Subject: [RFC PATCH] sched/cputime: drop local_irq_safe() in vtime_init_idle()

A while ago vtime_init_idle() used to invoke sched_clock_cpu() and had
write_seqlock_irqsave() because sched_clock_cpu() required to be called
with interrupts off.
This requirement is written before the body of the function and was
introduced in 2010 via c676329abb2b ("sched_clock: Add local_clock() API
and improve documentation"). This requirement has been dropped in 2013
via ef08f0fff876 ("sched/clock: Remove local_irq_disable() from the clocks")
but the body of the function still has the comment.
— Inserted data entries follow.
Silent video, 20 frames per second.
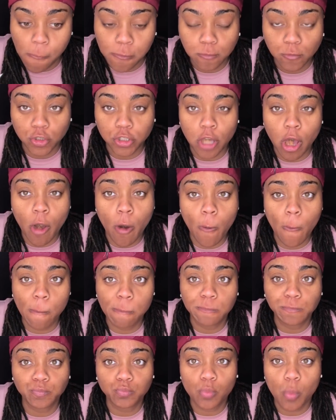So
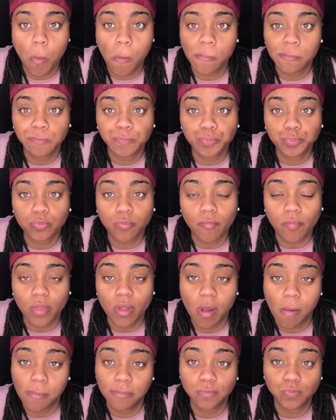
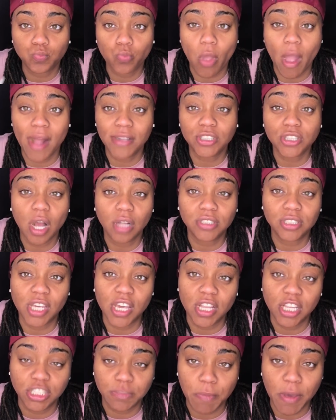I talked to
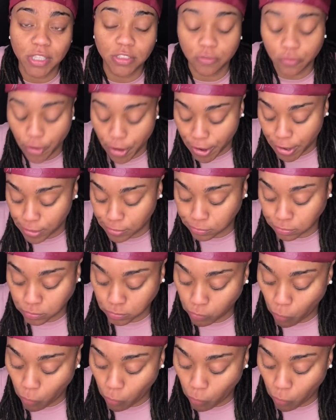Keela's best friend.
Now, vtime_init_idle() was converted from seqlock to seqcount via
b7ce2277f087 ("sched/cputime: Convert vtime_seqlock to seqcount") and
while doing so the IRQ-off region around sched_clock_cpu() was preserved
while not strictly required (given the first part of this commit).
A little later, sched_clock_cpu() was replaced with jiffies via
ff9a9b4c4334 ("sched, time: Switch VIRT_CPU_ACCOUNTING_GEN to jiffy
granularity").
Based on this events I assume it is safe to drop the local_irq_safe()
section.

Cc: Peter Zijlstra <[email protected]>
Cc: Frederic Weisbecker <[email protected]>
Cc: Rik van Riel <[email protected]>
Cc: Thomas Gleixner <[email protected]
Signed-off-by: Sebastian Andrzej Siewior <[email protected]>
---
kernel/sched/cputime.c | 4 ----
1 file changed, 4 deletions(-)

diff --git a/kernel/sched/cputime.c b/kernel/sched/cputime.c
index 75f98c5498d5..816cd4ef5873 100644
--- a/kernel/sched/cputime.c
+++ b/kernel/sched/cputime.c
@@ -785,14 +785,10 @@ void arch_vtime_task_switch(struct task_struct *prev)
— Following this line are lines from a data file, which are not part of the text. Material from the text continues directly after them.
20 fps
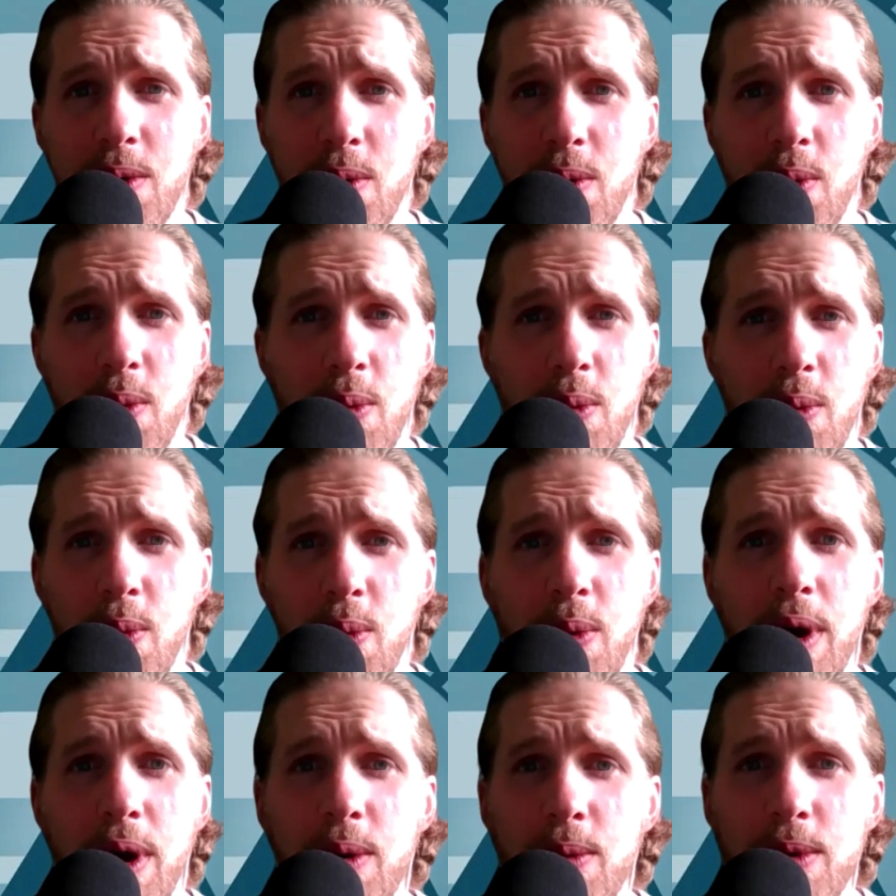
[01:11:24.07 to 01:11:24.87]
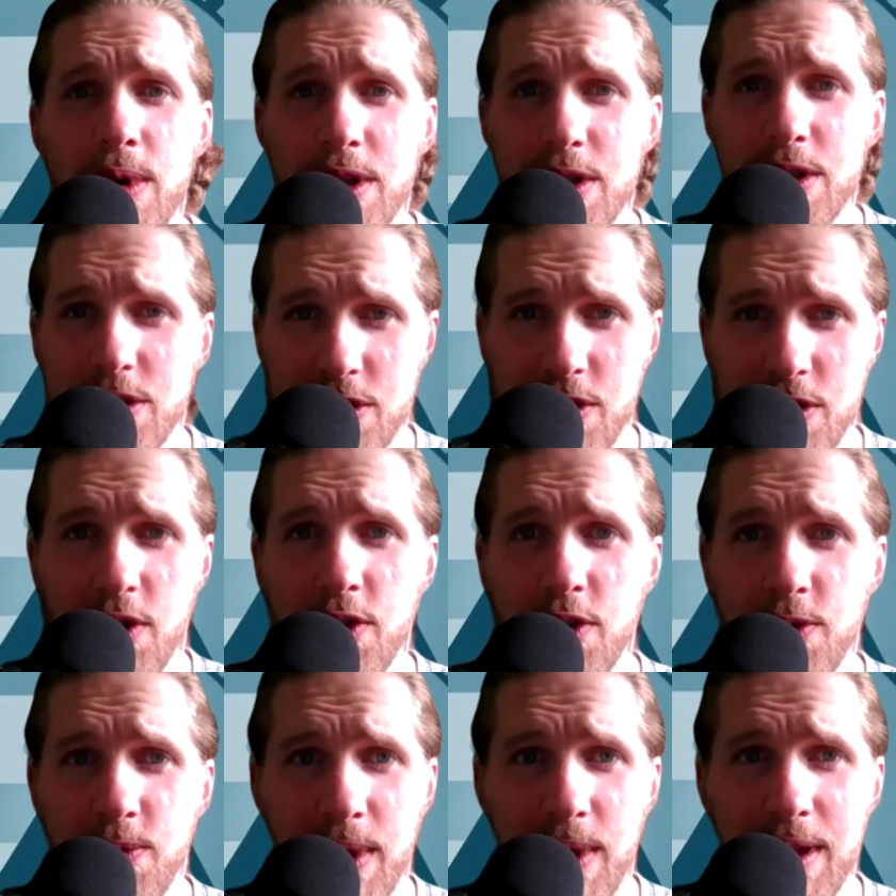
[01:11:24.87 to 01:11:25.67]
What would it
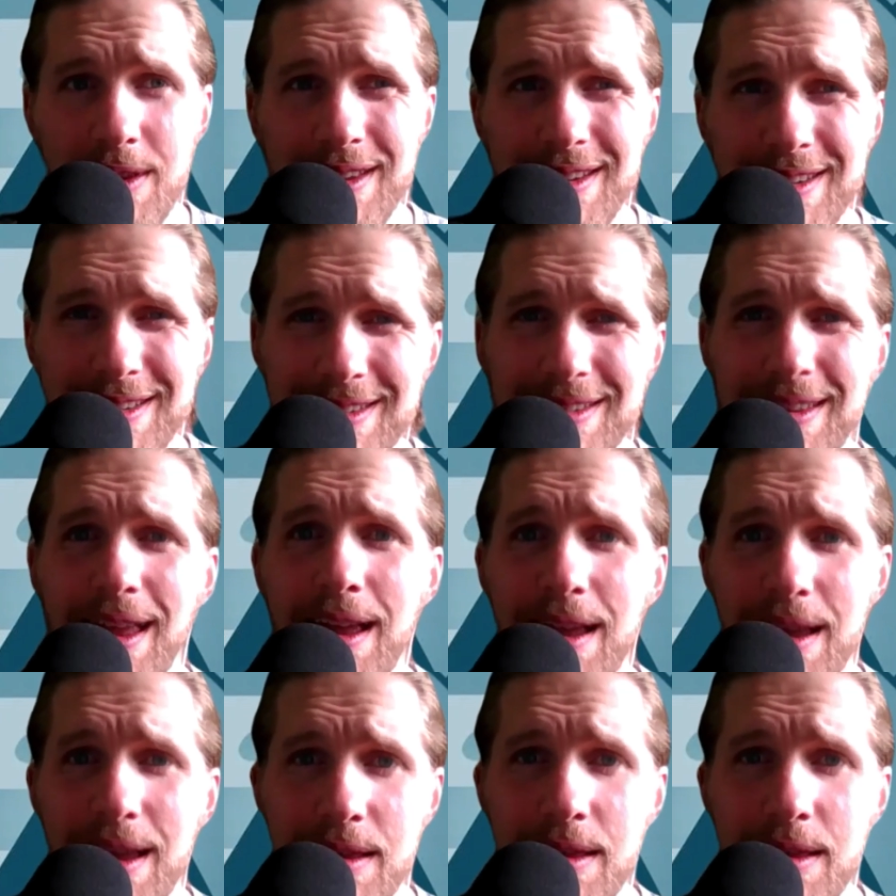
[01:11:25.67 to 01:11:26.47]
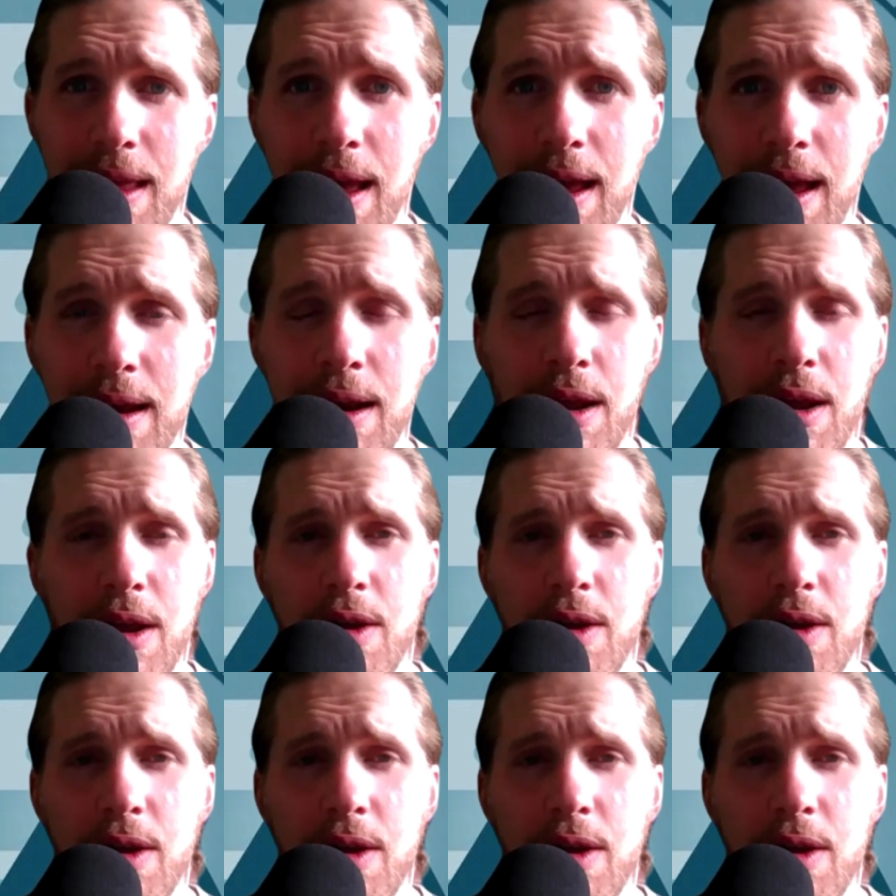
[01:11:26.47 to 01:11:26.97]
serve me to stay in that?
void vtime_init_idle(struct task_struct *t, int cpu)
{
- unsigned long flags;
-
- local_irq_save(flags);
write_seqcount_begin(&t->vtime_seqcount);
t->vtime_snap_whence = VTIME_SYS;
t->vtime_snap = jiffies;
write_seqcount_end(&t->vtime_seqcount);
- local_irq_restore(flags);
}

cputime_t task_gtime(struct task_struct *t)
--
2.8.0.rc3


2016-04-14 13:07:31

by Rik van Riel

[permalink] [raw]
Subject: Re: [RFC PATCH] sched/cputime: drop local_irq_safe() in vtime_init_idle()

On Thu, 2016-04-14 at 14:29 +0200, Sebastian Andrzej Siewior wrote:
> A while ago vtime_init_idle() used to invoke sched_clock_cpu() and
> had
> write_seqlock_irqsave() because sched_clock_cpu() required to be
> called
> with interrupts off.
> This requirement is written before the body of the function and was
> introduced in 2010 via c676329abb2b ("sched_clock: Add local_clock()
> API
> and improve documentation"). This requirement has been dropped in
> 2013
> via ef08f0fff876 ("sched/clock: Remove local_irq_disable() from the
> clocks")
> but the body of the function still has the comment.
>
> Now, vtime_init_idle() was converted from seqlock to seqcount via
> b7ce2277f087 ("sched/cputime: Convert vtime_seqlock to seqcount") and
> while doing so the IRQ-off region around sched_clock_cpu() was
> preserved
> while not strictly required (given the first part of this commit).
> A little later, sched_clock_cpu() was replaced with jiffies via
> ff9a9b4c4334 ("sched, time: Switch VIRT_CPU_ACCOUNTING_GEN to jiffy
> granularity").
> Based on this events I assume it is safe to drop the local_irq_safe()
> section.
>
> Cc: Peter Zijlstra <[email protected]>
> Cc: Frederic Weisbecker <[email protected]>
> Cc: Rik van Riel <[email protected]>
> Cc: Thomas Gleixner <[email protected]
> Signed-off-by: Sebastian Andrzej Siewior <[email protected]>
>

Acked-by: Rik van Riel <[email protected]>

--
All Rights Reversed.


Attachments:
signature.asc (473.00 B)
This is a digitally signed message part

2016-04-14 13:18:39

by Frederic Weisbecker

[permalink] [raw]
Subject: Re: [RFC PATCH] sched/cputime: drop local_irq_safe() in vtime_init_idle()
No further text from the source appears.